━━━━━ SUPPLIED DATA

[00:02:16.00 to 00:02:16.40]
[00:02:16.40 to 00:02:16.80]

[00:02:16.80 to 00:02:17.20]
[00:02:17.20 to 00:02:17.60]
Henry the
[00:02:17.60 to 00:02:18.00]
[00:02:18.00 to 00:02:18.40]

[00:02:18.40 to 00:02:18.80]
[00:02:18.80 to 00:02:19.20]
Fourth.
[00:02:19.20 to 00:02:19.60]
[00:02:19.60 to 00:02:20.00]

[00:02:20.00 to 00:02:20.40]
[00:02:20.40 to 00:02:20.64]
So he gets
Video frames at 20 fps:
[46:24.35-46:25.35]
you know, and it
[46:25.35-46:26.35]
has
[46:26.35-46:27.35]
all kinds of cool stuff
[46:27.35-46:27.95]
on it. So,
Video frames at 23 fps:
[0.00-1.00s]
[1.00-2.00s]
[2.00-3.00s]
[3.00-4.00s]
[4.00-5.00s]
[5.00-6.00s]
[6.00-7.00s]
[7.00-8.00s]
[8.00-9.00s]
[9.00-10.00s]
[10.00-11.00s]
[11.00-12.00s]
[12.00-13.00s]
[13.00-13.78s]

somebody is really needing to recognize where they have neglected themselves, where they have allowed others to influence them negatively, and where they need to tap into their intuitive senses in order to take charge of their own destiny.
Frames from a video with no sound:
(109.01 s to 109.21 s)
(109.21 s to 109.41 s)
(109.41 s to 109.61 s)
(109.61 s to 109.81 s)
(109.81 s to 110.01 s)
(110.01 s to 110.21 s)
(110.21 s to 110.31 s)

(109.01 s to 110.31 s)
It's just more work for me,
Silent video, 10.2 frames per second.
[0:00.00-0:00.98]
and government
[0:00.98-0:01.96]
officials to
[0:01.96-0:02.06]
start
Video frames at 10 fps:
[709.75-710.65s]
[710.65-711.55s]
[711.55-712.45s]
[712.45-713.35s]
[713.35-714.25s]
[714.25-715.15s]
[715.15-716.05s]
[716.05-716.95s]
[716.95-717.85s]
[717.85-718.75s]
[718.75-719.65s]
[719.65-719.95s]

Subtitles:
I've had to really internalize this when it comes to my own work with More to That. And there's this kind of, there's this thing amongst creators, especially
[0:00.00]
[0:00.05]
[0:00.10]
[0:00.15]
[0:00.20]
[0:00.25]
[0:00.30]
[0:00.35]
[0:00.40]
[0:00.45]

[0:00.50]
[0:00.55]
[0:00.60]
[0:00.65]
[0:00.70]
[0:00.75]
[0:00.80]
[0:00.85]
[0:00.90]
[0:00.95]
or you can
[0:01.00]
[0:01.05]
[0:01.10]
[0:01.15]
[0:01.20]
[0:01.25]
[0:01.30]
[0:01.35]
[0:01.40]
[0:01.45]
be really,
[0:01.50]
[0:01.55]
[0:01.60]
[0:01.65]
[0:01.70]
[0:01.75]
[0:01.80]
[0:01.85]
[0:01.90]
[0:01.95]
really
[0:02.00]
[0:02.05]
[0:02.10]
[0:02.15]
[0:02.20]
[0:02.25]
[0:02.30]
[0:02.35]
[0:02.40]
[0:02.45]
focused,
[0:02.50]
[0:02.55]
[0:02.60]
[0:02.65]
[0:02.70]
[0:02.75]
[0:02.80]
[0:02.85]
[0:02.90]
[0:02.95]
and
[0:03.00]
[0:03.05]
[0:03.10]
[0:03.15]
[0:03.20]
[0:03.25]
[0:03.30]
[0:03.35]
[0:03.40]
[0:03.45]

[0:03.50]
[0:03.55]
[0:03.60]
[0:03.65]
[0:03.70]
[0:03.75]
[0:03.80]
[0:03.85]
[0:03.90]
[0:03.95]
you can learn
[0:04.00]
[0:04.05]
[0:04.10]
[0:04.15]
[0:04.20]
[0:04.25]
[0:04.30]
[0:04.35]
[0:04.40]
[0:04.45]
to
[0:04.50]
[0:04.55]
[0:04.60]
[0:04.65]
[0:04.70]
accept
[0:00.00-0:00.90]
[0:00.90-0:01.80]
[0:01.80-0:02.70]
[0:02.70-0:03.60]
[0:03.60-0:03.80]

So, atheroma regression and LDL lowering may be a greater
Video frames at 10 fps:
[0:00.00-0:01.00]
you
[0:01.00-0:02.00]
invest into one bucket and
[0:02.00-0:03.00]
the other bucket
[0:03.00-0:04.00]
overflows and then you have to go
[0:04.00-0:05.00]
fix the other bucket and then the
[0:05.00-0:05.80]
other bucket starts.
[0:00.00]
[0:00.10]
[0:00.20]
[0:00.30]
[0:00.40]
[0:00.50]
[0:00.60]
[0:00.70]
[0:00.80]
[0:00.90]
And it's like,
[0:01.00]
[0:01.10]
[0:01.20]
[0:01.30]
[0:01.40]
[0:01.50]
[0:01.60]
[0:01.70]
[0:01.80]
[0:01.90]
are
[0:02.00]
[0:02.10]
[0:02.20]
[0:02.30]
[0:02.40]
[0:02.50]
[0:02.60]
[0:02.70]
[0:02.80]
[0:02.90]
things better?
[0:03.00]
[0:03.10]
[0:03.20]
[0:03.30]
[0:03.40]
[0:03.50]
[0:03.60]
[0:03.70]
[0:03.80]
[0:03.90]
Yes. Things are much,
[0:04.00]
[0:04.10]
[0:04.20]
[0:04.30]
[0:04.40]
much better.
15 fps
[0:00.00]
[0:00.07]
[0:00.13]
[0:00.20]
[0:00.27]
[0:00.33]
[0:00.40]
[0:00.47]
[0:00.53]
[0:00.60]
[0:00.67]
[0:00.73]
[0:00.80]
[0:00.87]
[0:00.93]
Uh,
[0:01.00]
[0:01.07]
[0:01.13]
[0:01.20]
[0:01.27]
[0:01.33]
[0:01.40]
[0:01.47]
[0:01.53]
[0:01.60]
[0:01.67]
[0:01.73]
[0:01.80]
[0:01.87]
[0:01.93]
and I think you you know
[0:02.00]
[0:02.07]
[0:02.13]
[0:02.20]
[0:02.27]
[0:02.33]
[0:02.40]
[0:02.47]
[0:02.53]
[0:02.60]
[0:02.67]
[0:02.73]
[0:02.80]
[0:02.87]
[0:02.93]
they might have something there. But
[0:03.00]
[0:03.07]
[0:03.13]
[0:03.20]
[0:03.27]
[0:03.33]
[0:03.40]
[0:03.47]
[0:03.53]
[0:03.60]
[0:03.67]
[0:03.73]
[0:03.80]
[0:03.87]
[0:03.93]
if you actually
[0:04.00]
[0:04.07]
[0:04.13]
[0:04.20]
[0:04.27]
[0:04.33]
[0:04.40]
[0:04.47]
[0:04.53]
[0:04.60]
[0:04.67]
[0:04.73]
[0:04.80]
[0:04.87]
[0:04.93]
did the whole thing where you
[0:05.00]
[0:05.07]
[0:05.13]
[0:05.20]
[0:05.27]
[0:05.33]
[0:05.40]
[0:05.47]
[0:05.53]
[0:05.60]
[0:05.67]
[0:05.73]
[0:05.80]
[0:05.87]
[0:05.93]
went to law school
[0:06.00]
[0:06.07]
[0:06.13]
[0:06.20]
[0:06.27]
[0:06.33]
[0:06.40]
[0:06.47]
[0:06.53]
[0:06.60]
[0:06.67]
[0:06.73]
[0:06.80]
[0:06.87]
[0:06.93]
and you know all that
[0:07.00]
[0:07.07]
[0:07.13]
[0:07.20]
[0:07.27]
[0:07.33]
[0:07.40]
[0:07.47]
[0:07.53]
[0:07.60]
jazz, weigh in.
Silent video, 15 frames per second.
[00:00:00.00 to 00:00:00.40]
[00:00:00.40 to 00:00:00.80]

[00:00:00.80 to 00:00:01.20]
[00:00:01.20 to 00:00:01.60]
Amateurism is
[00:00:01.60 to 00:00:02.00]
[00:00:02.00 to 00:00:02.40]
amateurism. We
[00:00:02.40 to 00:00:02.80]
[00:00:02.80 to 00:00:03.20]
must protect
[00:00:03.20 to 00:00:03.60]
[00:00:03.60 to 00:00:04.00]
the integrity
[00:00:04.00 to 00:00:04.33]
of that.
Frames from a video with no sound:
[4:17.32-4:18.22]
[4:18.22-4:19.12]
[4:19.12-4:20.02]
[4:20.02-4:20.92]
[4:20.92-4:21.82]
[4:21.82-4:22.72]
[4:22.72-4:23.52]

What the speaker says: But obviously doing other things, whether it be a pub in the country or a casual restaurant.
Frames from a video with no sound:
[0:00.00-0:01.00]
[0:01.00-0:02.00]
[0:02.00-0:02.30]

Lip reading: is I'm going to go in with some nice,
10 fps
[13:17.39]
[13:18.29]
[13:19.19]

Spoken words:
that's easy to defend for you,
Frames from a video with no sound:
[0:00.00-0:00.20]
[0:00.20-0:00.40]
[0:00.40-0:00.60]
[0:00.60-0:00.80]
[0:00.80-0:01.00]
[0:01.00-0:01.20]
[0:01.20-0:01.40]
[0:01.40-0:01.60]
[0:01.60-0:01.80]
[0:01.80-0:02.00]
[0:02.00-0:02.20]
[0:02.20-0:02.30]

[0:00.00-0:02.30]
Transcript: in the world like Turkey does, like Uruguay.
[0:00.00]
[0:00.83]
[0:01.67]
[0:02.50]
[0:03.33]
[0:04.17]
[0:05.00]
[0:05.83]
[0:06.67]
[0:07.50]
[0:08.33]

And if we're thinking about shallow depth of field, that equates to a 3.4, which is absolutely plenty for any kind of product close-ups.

━━━━━━━━━━

### HOW TO COMPLETE THIS TASK
Among the records above, find each line containing the string "second" and copy it.

### RESPONSE BELOW
Silent video, 10.2 frames per second.
Silent video, 15 frames per second.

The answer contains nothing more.